Over 300 million people globally have a rare disease and 80% of rare diseases are thought to be genetic. Currently, disease-causing genetic mutations are only looked for in the 1.5% of our DNA that directly encodes proteins. But through this approach, we find the genetic cause of disease for less than half of all rare disease patients. Nicky’s team researches genetic variants outside of protein-coding regions of the DNA (in the other 98.5%) to find new diagnoses for patients and to understand more about gene regulation. 

“I am delighted to have been awarded a Lister Institute Research Prize. I am honoured to join an incredible list of past and current Fellows and I am particularly looking forward to the annual meetings and the opportunity to meet the other fellows and learn more about their science and careers. The flexibility of the Lister Prize is unique. It will allow me to bring expertise into my team that is hard to fund through conventional university salary scales, including a software engineer to support development of open source tools to enable translation of our research into clinical settings.”

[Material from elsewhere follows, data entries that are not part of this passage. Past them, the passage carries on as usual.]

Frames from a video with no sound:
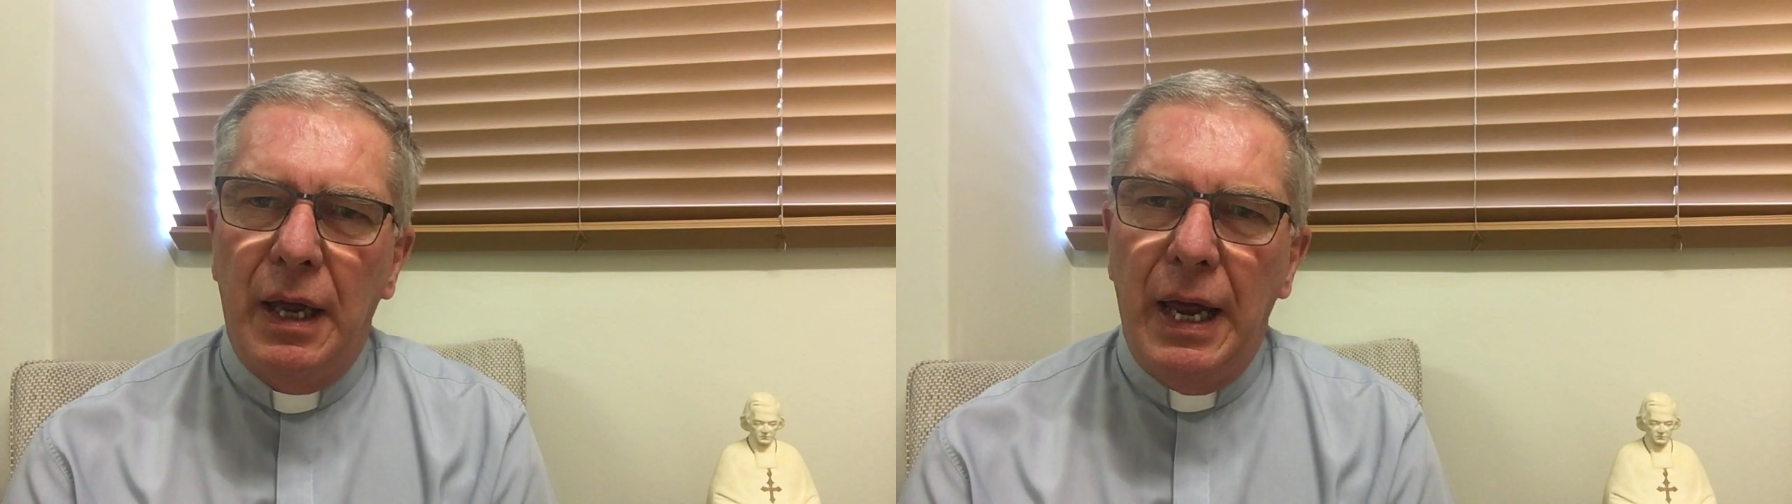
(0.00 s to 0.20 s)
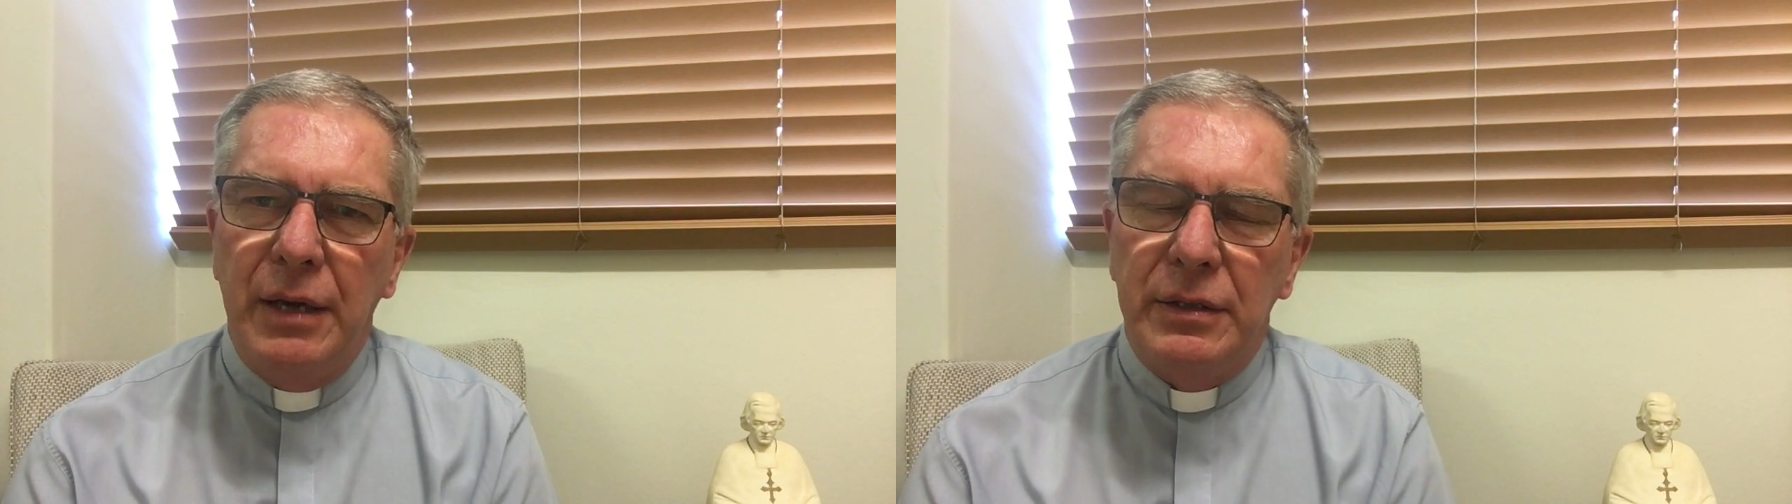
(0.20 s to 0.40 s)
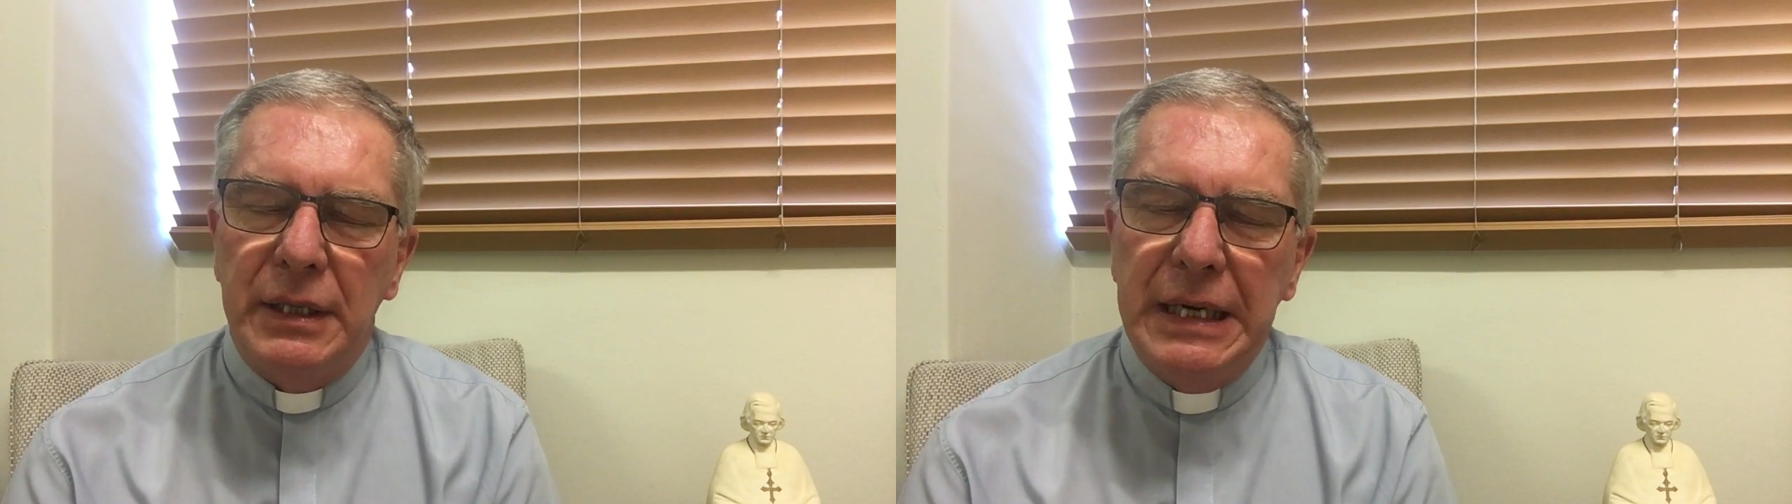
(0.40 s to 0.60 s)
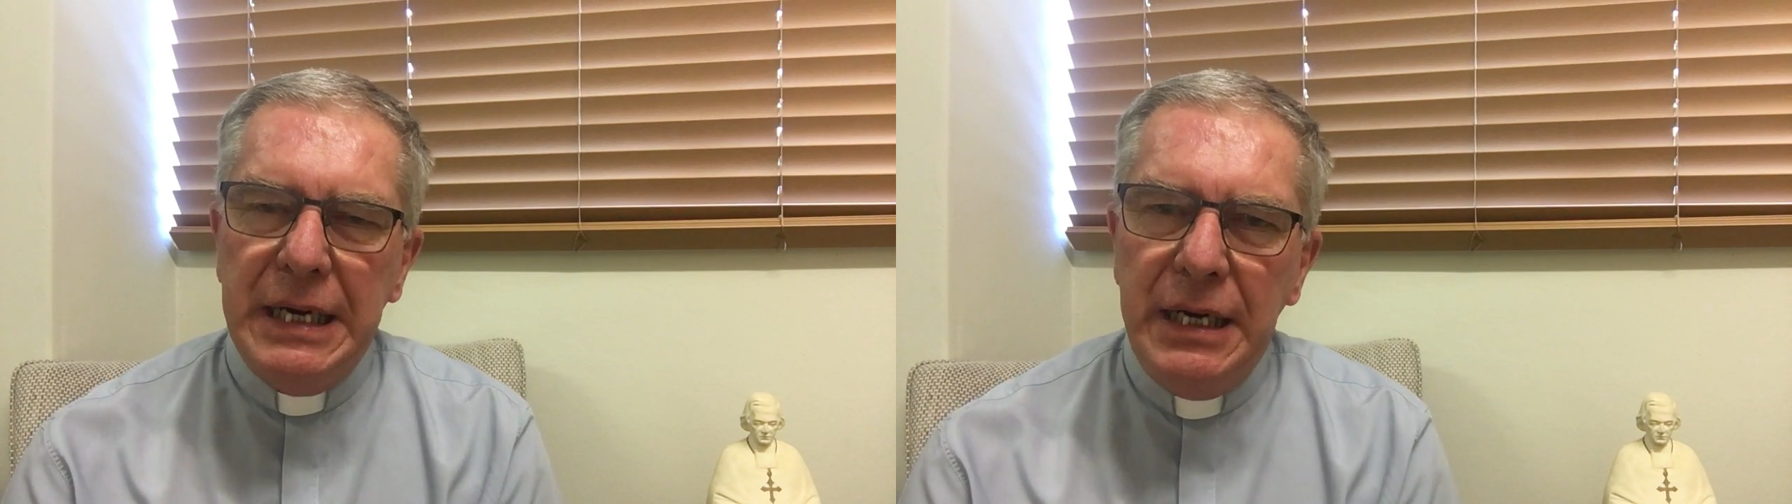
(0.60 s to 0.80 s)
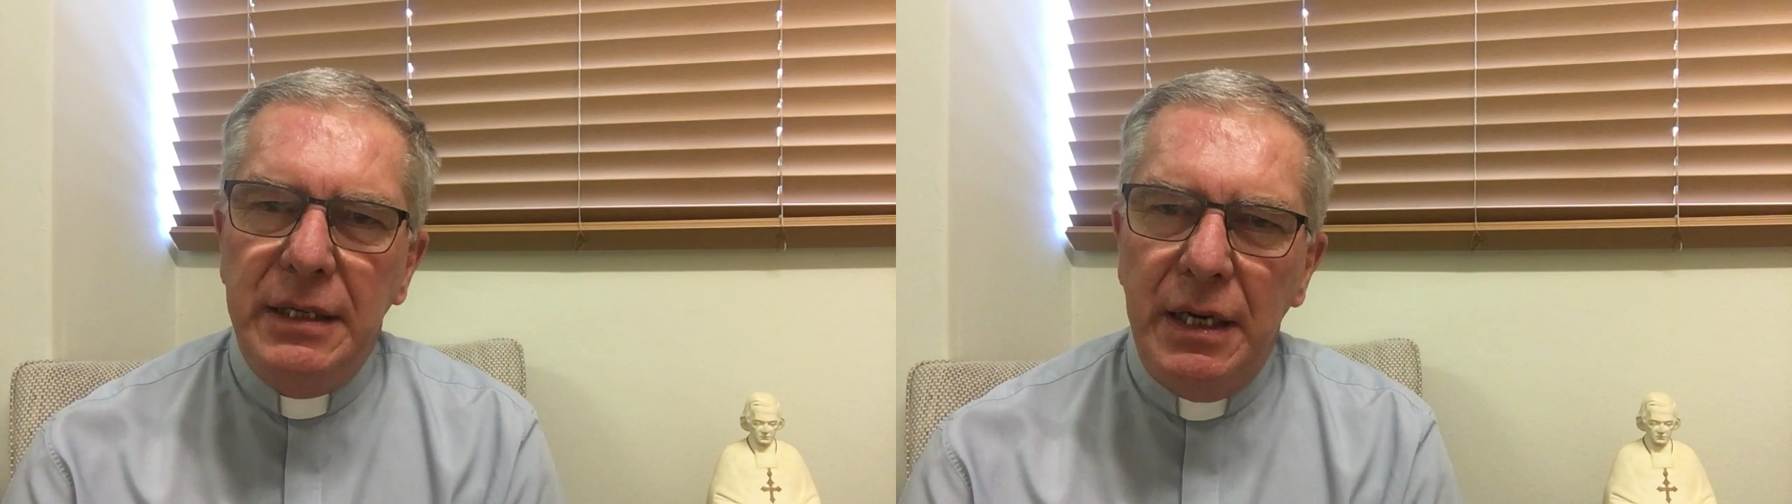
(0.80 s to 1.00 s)
And
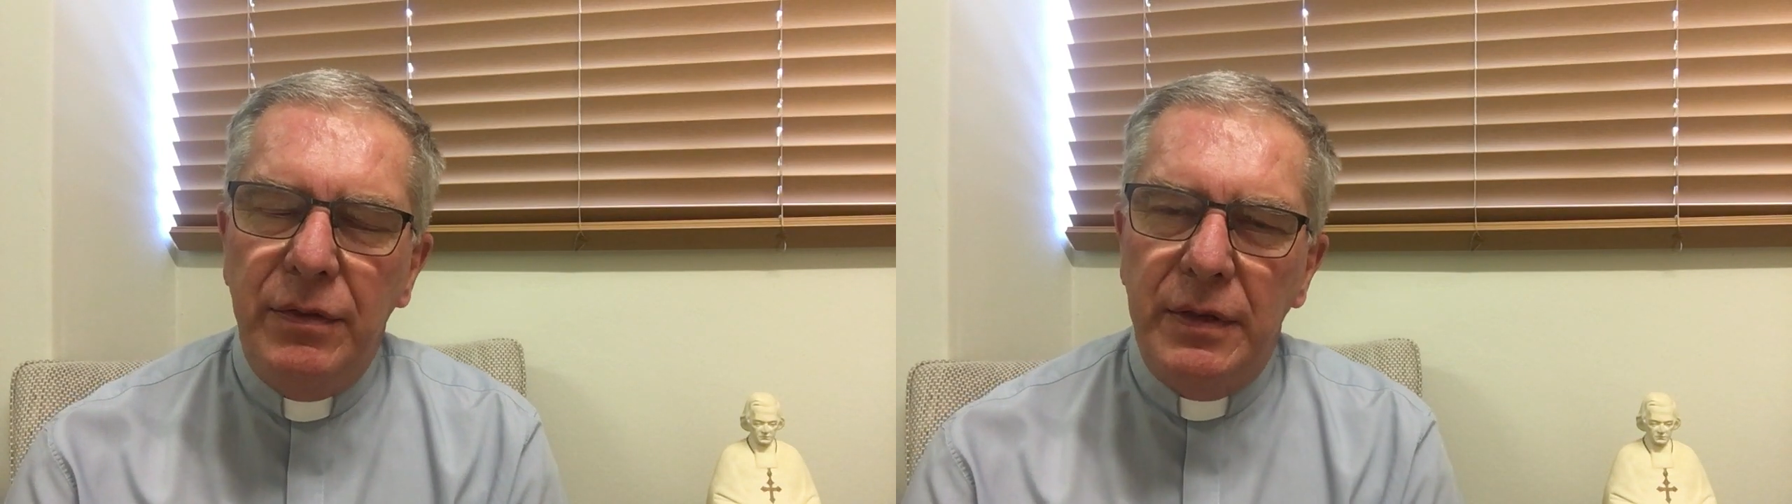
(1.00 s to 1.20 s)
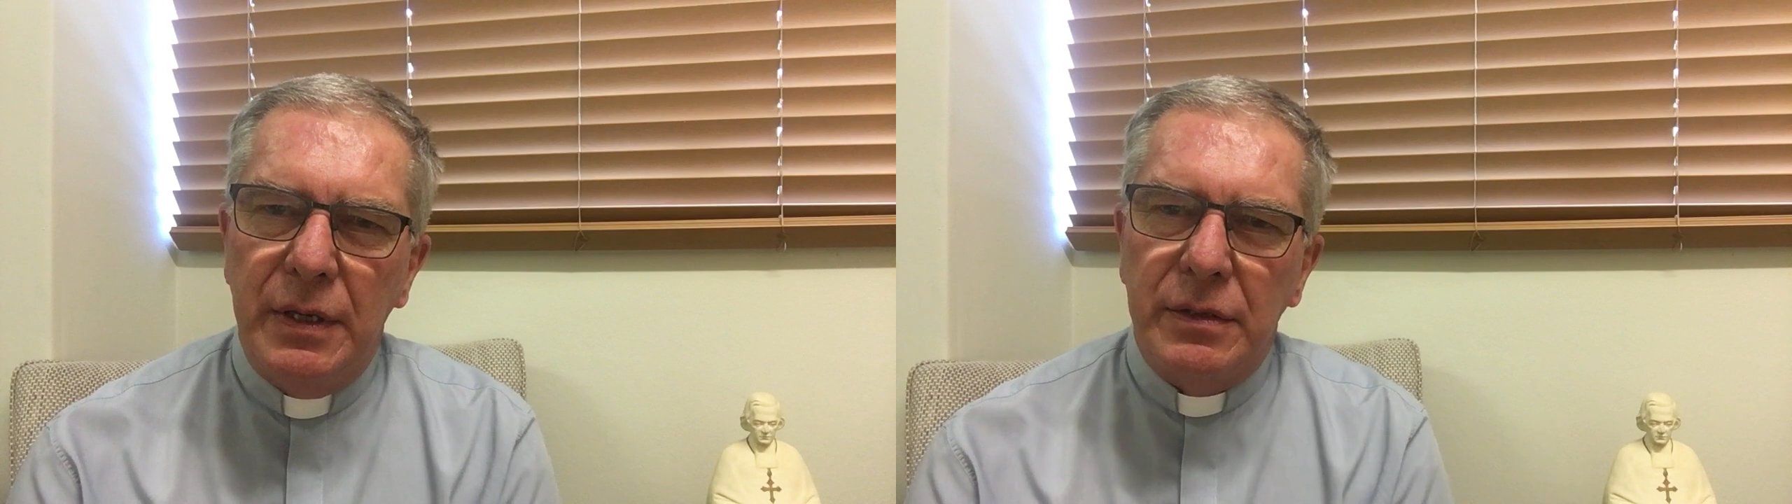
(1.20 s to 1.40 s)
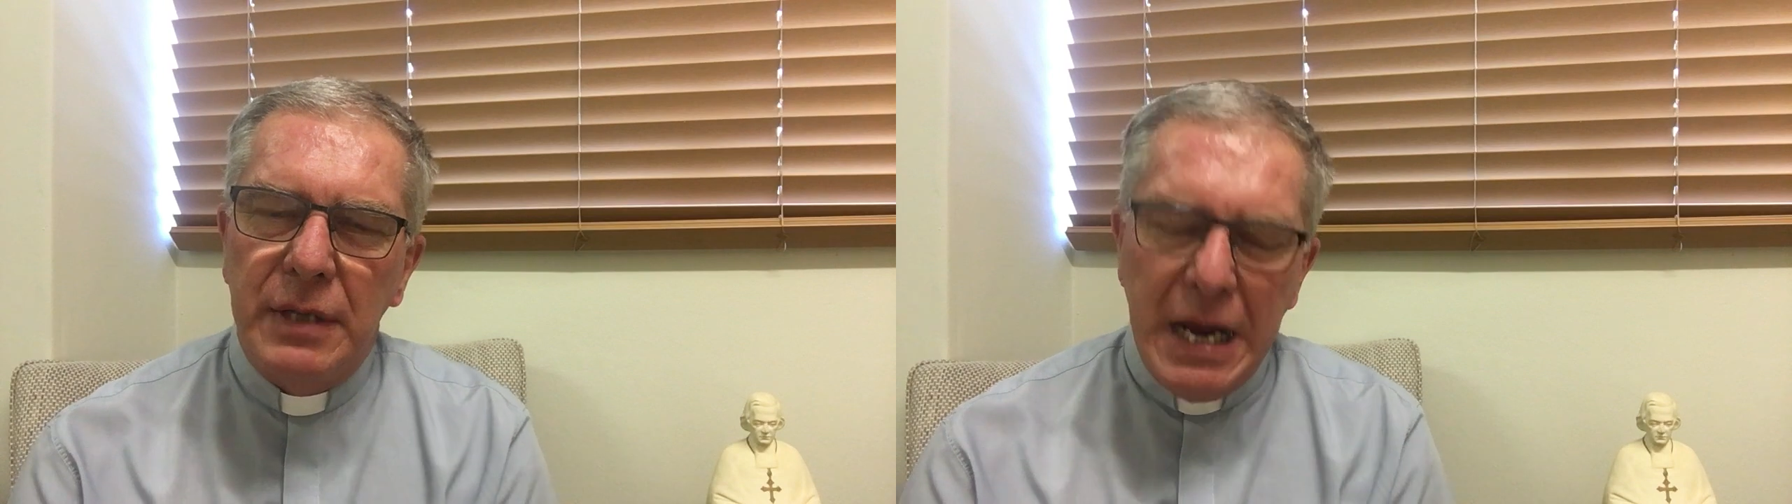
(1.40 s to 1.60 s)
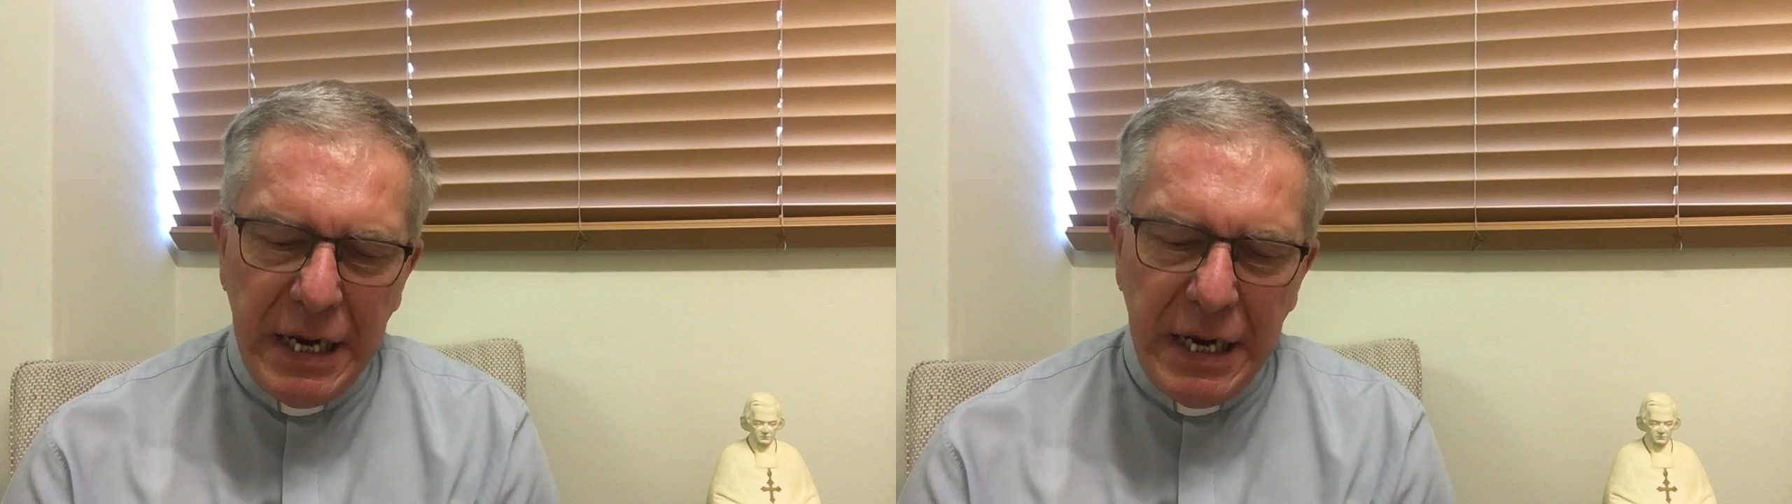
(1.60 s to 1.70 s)
he did this.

Learn more about Nicky’s’s work: www.rarediseasegenomics.org/

Follow Nicky on Twitter/X @nickywhiffin

Apply for the 2025 Lister Prize Fellowship

Applications for the 2025 Prize will open on 8th July 24 and will remain open until 23rd September. We welcome applications from early-career biomedical researchers across the UK and the Republic of Ireland who feel that the funding would make a major difference to their work.

The Prize includes £300,000 (awarded as a lump sum grant) that must be spent within five years. It is completely flexible and can be used for any research costs and expenses, including the salaries of post-doctoral workers, technicians, or PhD students, but not the winner’s own salary.